### [Prompt]
Repeat every record exactly, but keep images out of the copy.

### [Excerpted records]
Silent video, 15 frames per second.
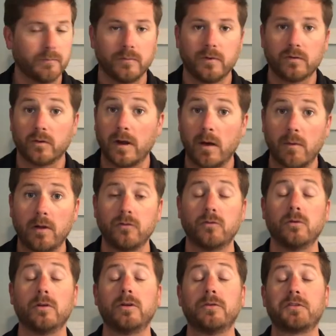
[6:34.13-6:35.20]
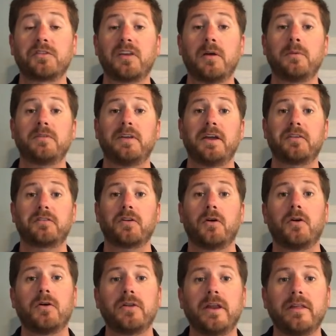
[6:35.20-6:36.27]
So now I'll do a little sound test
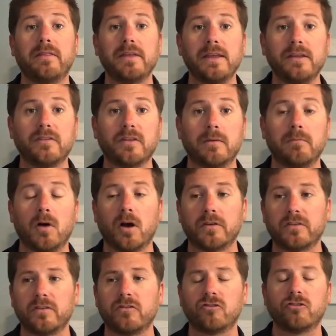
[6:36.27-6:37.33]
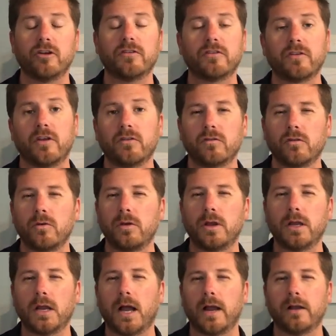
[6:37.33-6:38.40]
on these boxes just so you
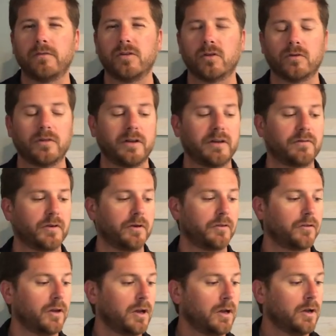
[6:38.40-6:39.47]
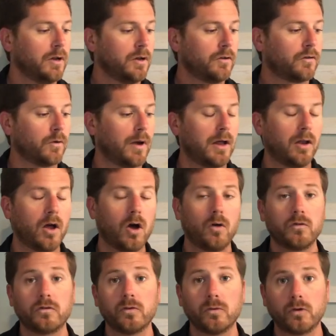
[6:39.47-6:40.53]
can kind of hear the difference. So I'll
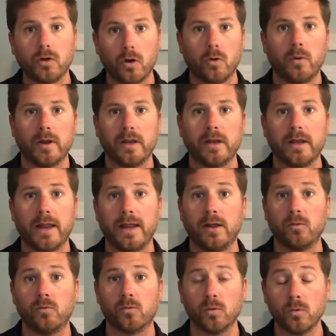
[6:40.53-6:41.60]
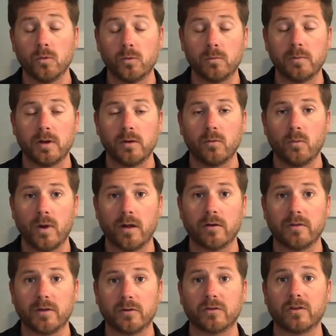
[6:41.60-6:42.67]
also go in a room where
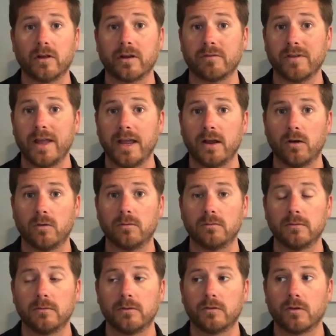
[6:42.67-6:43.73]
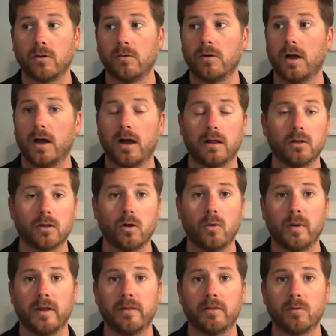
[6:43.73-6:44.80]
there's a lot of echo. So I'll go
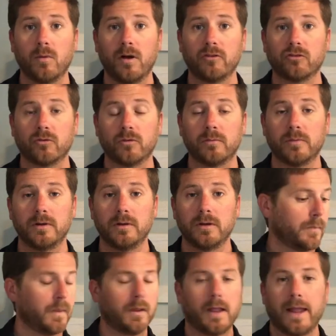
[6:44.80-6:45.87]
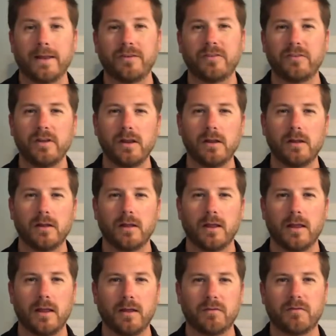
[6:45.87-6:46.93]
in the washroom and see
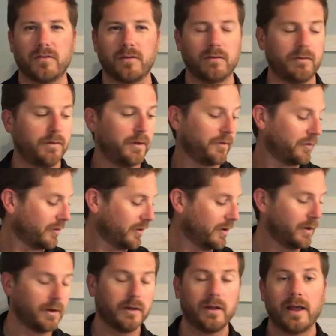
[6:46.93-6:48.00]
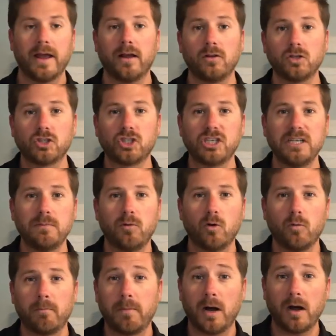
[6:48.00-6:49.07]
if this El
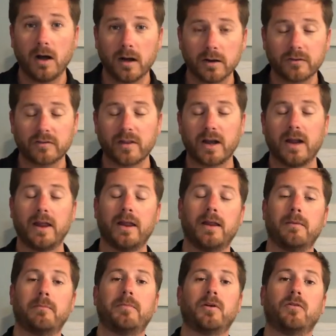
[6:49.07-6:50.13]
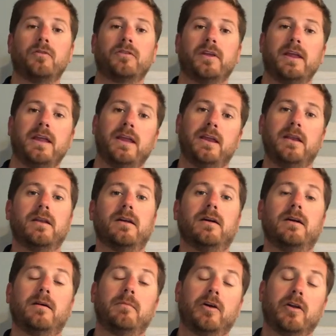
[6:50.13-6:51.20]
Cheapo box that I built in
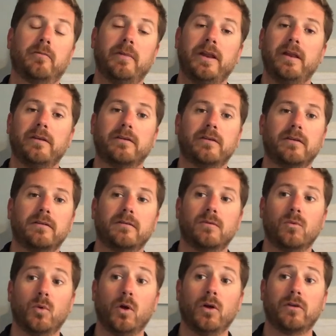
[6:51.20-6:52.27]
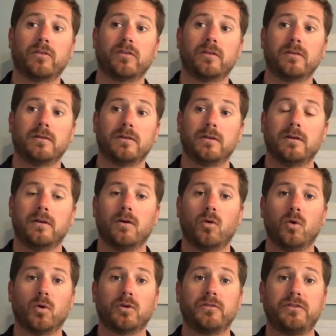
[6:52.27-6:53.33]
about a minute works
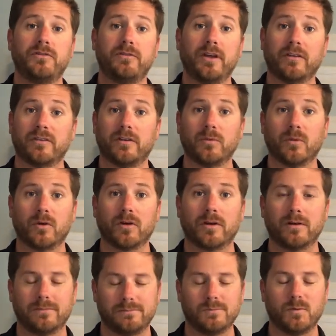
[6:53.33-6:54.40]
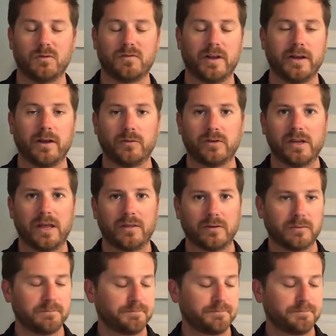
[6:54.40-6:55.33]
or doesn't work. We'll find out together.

### [Reply to the task]
Silent video, 15 frames per second.
[6:34.13-6:35.20]
[6:35.20-6:36.27]
So now I'll do a little sound test
[6:36.27-6:37.33]
[6:37.33-6:38.40]
on these boxes just so you
[6:38.40-6:39.47]
[6:39.47-6:40.53]
can kind of hear the difference. So I'll
[6:40.53-6:41.60]
[6:41.60-6:42.67]
also go in a room where
[6:42.67-6:43.73]
[6:43.73-6:44.80]
there's a lot of echo. So I'll go
[6:44.80-6:45.87]
[6:45.87-6:46.93]
in the washroom and see
[6:46.93-6:48.00]
[6:48.00-6:49.07]
if this El
[6:49.07-6:50.13]
[6:50.13-6:51.20]
Cheapo box that I built in
[6:51.20-6:52.27]
[6:52.27-6:53.33]
about a minute works
[6:53.33-6:54.40]
[6:54.40-6:55.33]
or doesn't work. We'll find out together.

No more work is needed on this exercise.